EXERCISE OBJECTIVE ::
All lines from the one that has "[00:00:03.81 to 00:00:04.76]" onward to the end of the records below are to be returned exactly; pictures are to be skipped.

Dataset items:

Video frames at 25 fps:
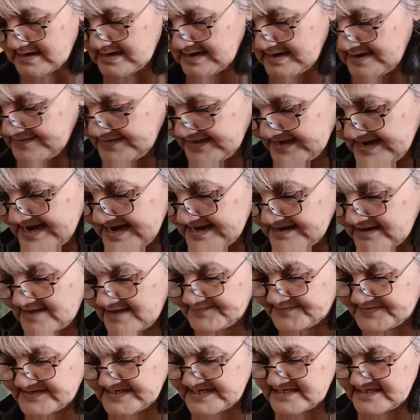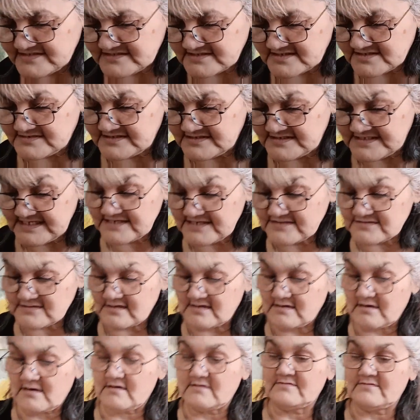And then I got these because these
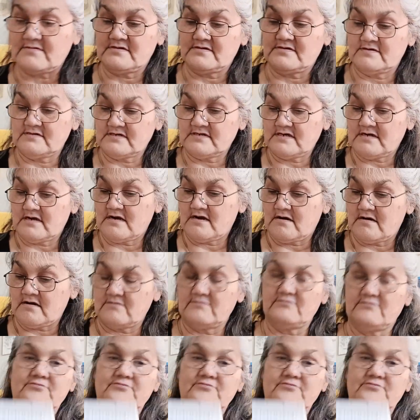are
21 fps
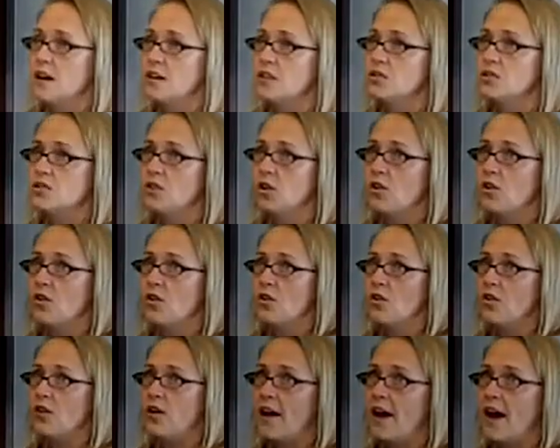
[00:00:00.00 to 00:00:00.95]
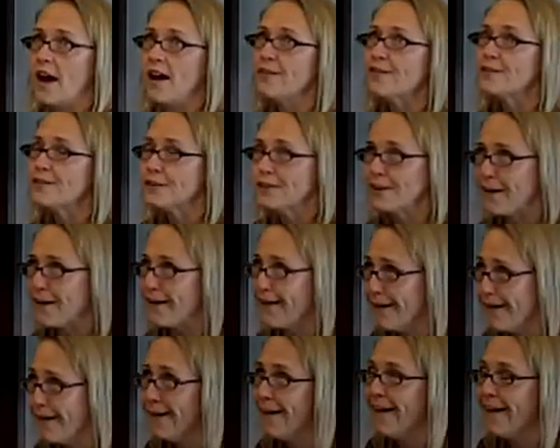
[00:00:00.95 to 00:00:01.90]
And so
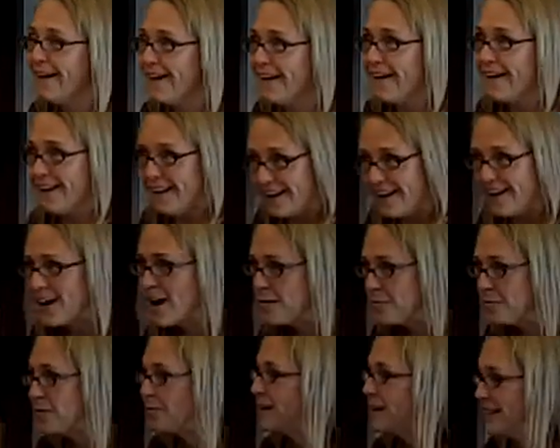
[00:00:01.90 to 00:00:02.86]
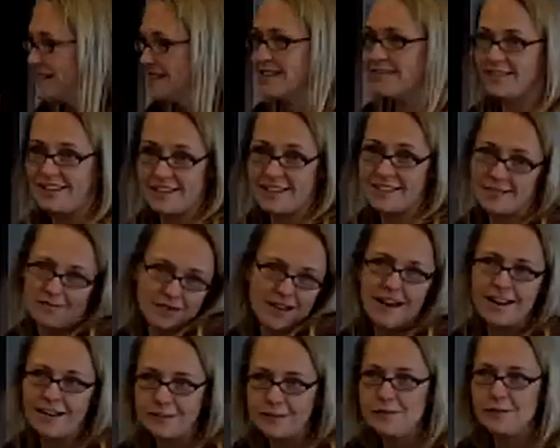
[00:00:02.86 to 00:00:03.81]
after a couple of weeks of this, I'm
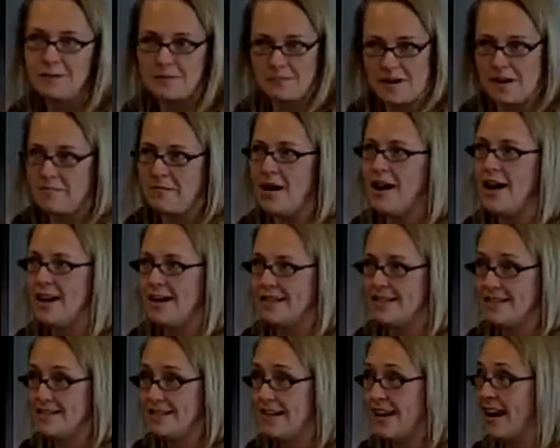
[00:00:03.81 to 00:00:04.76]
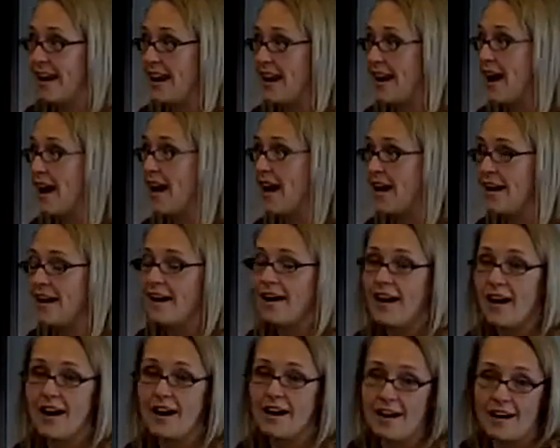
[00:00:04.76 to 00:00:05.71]
kind of losing my mind saying,
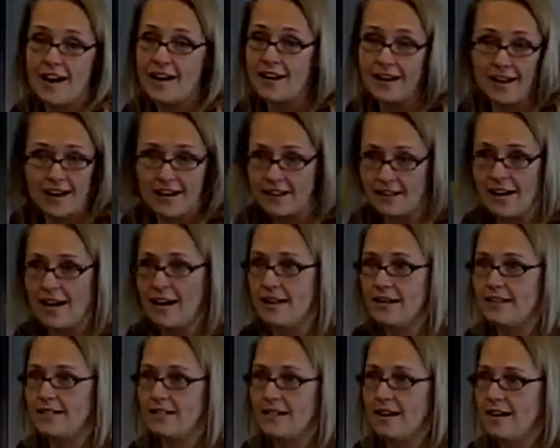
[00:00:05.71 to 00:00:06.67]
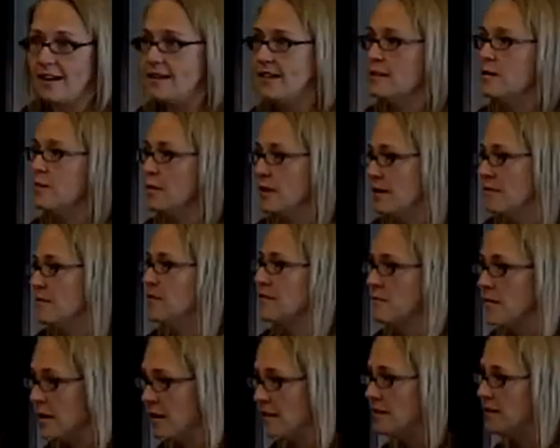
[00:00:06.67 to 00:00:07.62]
I need to bring him
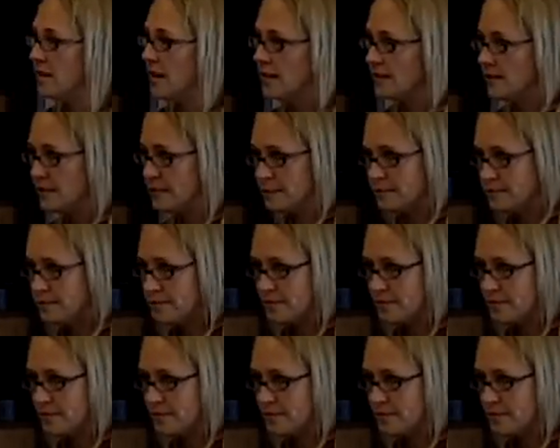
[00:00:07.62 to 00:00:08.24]
to the medical doctor.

OUTPUT FOR THIS EXERCISE ::
[00:00:03.81 to 00:00:04.76]
[00:00:04.76 to 00:00:05.71]
kind of losing my mind saying,
[00:00:05.71 to 00:00:06.67]
[00:00:06.67 to 00:00:07.62]
I need to bring him
[00:00:07.62 to 00:00:08.24]
to the medical doctor.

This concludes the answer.